### Data provided

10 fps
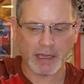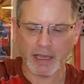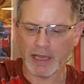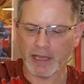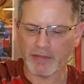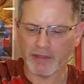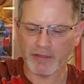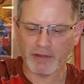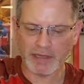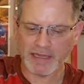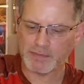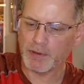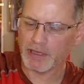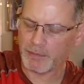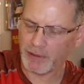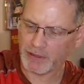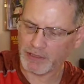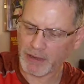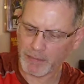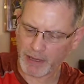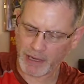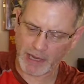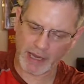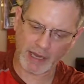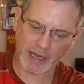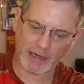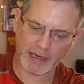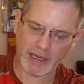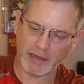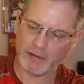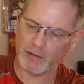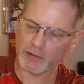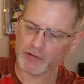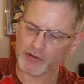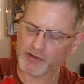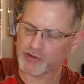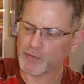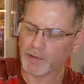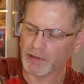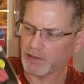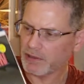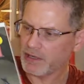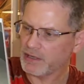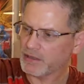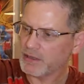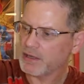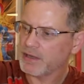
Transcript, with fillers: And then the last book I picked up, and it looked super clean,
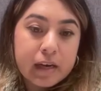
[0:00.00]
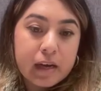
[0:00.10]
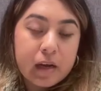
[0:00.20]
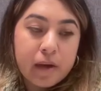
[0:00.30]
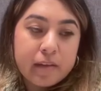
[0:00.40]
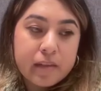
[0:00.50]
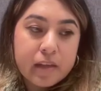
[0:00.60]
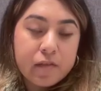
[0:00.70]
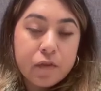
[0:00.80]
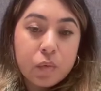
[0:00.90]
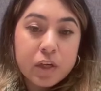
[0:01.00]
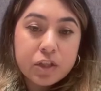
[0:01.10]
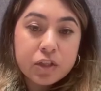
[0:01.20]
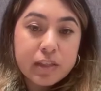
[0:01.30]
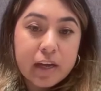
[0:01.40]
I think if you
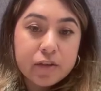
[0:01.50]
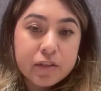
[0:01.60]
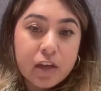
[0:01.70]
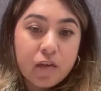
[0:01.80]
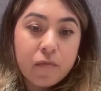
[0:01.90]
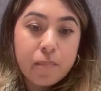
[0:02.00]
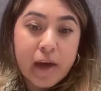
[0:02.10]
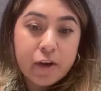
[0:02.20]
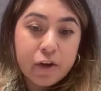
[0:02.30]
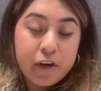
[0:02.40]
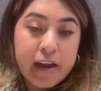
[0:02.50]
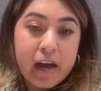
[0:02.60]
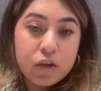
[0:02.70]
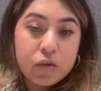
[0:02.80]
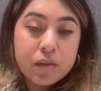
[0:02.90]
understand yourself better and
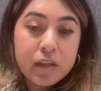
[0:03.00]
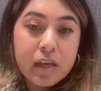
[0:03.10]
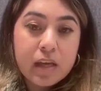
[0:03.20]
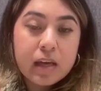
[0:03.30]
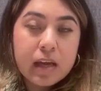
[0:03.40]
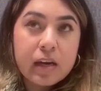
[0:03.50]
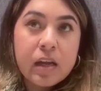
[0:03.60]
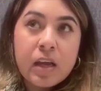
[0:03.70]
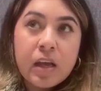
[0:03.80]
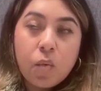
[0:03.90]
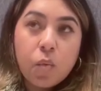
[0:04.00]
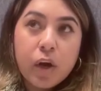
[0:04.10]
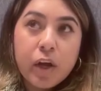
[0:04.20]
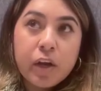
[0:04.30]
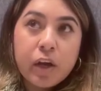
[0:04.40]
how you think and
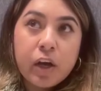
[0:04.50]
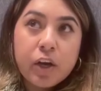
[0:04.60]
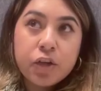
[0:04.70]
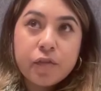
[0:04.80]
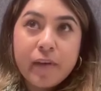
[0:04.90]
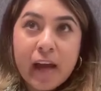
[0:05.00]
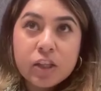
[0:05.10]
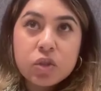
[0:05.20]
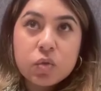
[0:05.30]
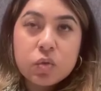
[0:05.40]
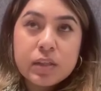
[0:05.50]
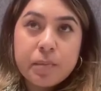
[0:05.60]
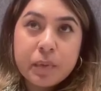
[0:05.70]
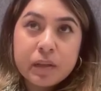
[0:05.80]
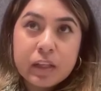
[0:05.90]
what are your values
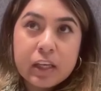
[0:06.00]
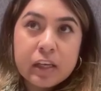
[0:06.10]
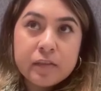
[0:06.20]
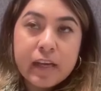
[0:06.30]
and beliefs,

### Instructions to follow
From the first line to the last, retype the data exactly, without images.

### Answer space
10 fps
Transcript, with fillers: And then the last book I picked up, and it looked super clean,
[0:00.00]
[0:00.10]
[0:00.20]
[0:00.30]
[0:00.40]
[0:00.50]
[0:00.60]
[0:00.70]
[0:00.80]
[0:00.90]
[0:01.00]
[0:01.10]
[0:01.20]
[0:01.30]
[0:01.40]
I think if you
[0:01.50]
[0:01.60]
[0:01.70]
[0:01.80]
[0:01.90]
[0:02.00]
[0:02.10]
[0:02.20]
[0:02.30]
[0:02.40]
[0:02.50]
[0:02.60]
[0:02.70]
[0:02.80]
[0:02.90]
understand yourself better and
[0:03.00]
[0:03.10]
[0:03.20]
[0:03.30]
[0:03.40]
[0:03.50]
[0:03.60]
[0:03.70]
[0:03.80]
[0:03.90]
[0:04.00]
[0:04.10]
[0:04.20]
[0:04.30]
[0:04.40]
how you think and
[0:04.50]
[0:04.60]
[0:04.70]
[0:04.80]
[0:04.90]
[0:05.00]
[0:05.10]
[0:05.20]
[0:05.30]
[0:05.40]
[0:05.50]
[0:05.60]
[0:05.70]
[0:05.80]
[0:05.90]
what are your values
[0:06.00]
[0:06.10]
[0:06.20]
[0:06.30]
and beliefs,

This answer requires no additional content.